Arte y juegos chinos

"Tras los JJOO, se conoce el poder de nuestra cultura", afirma la artista Chu Lily.

DANIEL MEDIAVILLA ·13/08/2008 - 08:24h

A. ANDERS - "El Gobierno chino respeta a los artistas", afirma la artista china Chu Lily, que ofrece un curso en la UIMP.

Es posible que hasta ahora no hubiese conciencia del poder de la cultura China, pero eso va a cambiar después de los Juegos Olímpicos". La artista china Chu Lily (Chechang-Loching, 1948) está convencida de que el espectáculo descomunal que su país ofreció al mundo en la ceremonia de inauguración le dará un impulso en la escena internacional.

Desde los cursos de verano de la Universidad Internacional Menéndez Pelayo (UIMP), en Santander, la artista es una muestra de que el arte chino interesa: a su taller para aprender a pintar con tinta china se han apuntado el doble de alumnos que los 20 marcados como límite inicial.

Al comienzo de su clase, Chu Lily ofrece la primera sorpresa cuando muestra a la audiencia varias obras de arte con casi tres siglos de antigüedad. Sin perder la sonrisa, se felicita porque todos puedan ver esas joyas que tiene en sus manos "por casualidad". Más tarde explica cómo llegaron a su poder: "Cuando los emperadores morían, se hacían enterrar con sus obras de arte. Entonces, a veces, un campesino encuentra una de estas tumbas por casualidad y, en vez de avisar al Gobierno, va sacando las obras poco a poco y las vende en el mercado. Así las conseguí yo".
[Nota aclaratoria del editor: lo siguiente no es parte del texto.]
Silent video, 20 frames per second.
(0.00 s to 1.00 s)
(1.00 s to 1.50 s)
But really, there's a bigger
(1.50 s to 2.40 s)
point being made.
El espolio de sus tumbas no les habría hecho gracia a los emperadores chinos, pero algunos se ganaron el castigo, y no sólo por librar del disfrute de obras maestras a los vivos. Cuenta la artista que algunos de ellos marcaron todas las pinturas que poseían con el sello de su casa para certificar que eran suyas. "Rompían toda la composición y estropeaban la obra, pero es posible que si alguien le hubiese dicho algo al emperador, habría perdido su cabeza", dice, entre resignada y divertida.

Cómo ser noticia

Sobre la actual situación del arte en China, Chu Lily, que también es profesora de Artes Plásticas en la Universidad Chung Hua de Taiwan, se felicita porque se haya regresado a una senda que respeta la tradición milenaria y recuerda con disgusto las "exageraciones" del arte moderno: "Muchos pintores jóvenes desean que se les mencione y no escatiman esfuerzos para llegar a ser noticia, llegando su exhibicionismo al extremo de cortarse el último dedo de una mano en un mercadillo o poner su pene en el agujero de un pico de una determinada montaña".
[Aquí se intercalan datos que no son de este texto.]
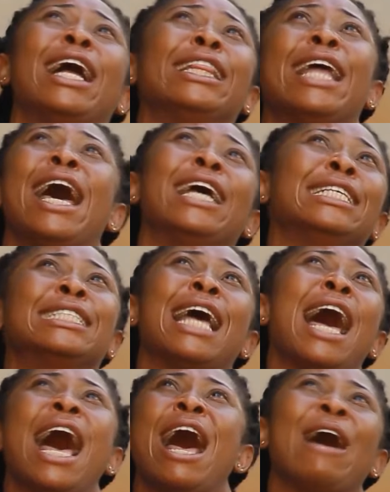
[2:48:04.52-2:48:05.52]
that I
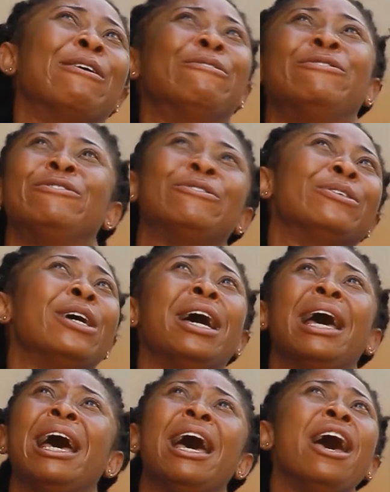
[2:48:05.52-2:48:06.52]
serve,
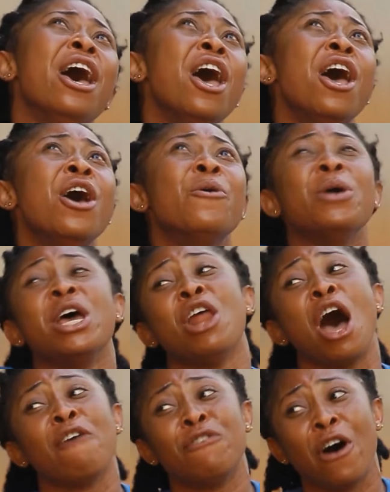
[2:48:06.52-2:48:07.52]
will
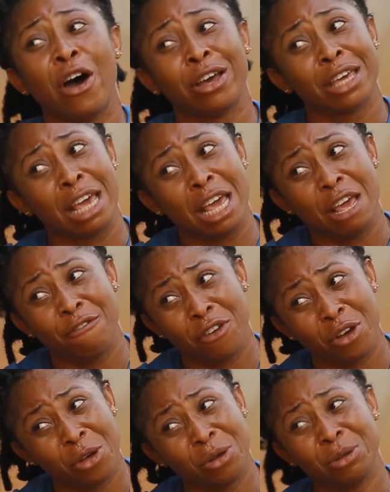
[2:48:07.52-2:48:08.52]
not forgive
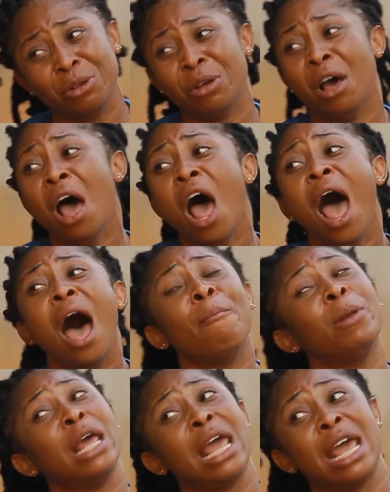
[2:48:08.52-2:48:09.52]
you.
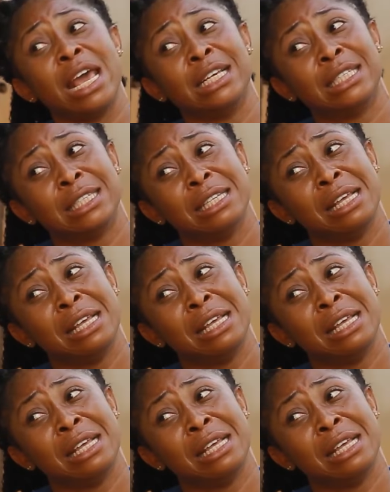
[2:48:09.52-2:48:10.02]
Please.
Para Chu Lily, "las obras del arte chino moderno no pueden renunciar a la obligación de prolongar y continuar ininterrumpidamente lo realizado por los maestros de ayer". En su opinión, la única posibilidad para el desarrollo del arte chino consiste en buscar la innovación sin despegarse de la tradición. "Los intelectuales chinos", añade, "respetan y consideran muy importante el valor de la cultura tradicional y de unidad de raza".

La relación entre política y creación artística en China no inquieta a Chu Lily. El Gobierno de su país siempre ha sido generoso con ella y ella corresponde con halagos: "El Gobierno chino respeta a los artistas", asevera. Para sustentar su afirmación ofrece el ejemplo de una artista que en 1982 sacó la pistola de su padre en el Museo de Arte Contemporáneo de Pekín y disparó al techo de la sala donde exponía una de sus obras. "Debía ir a la cárcel por disparar allí, pero como formaba parte de una obra de arte, la dejaron libre", ejemplifica.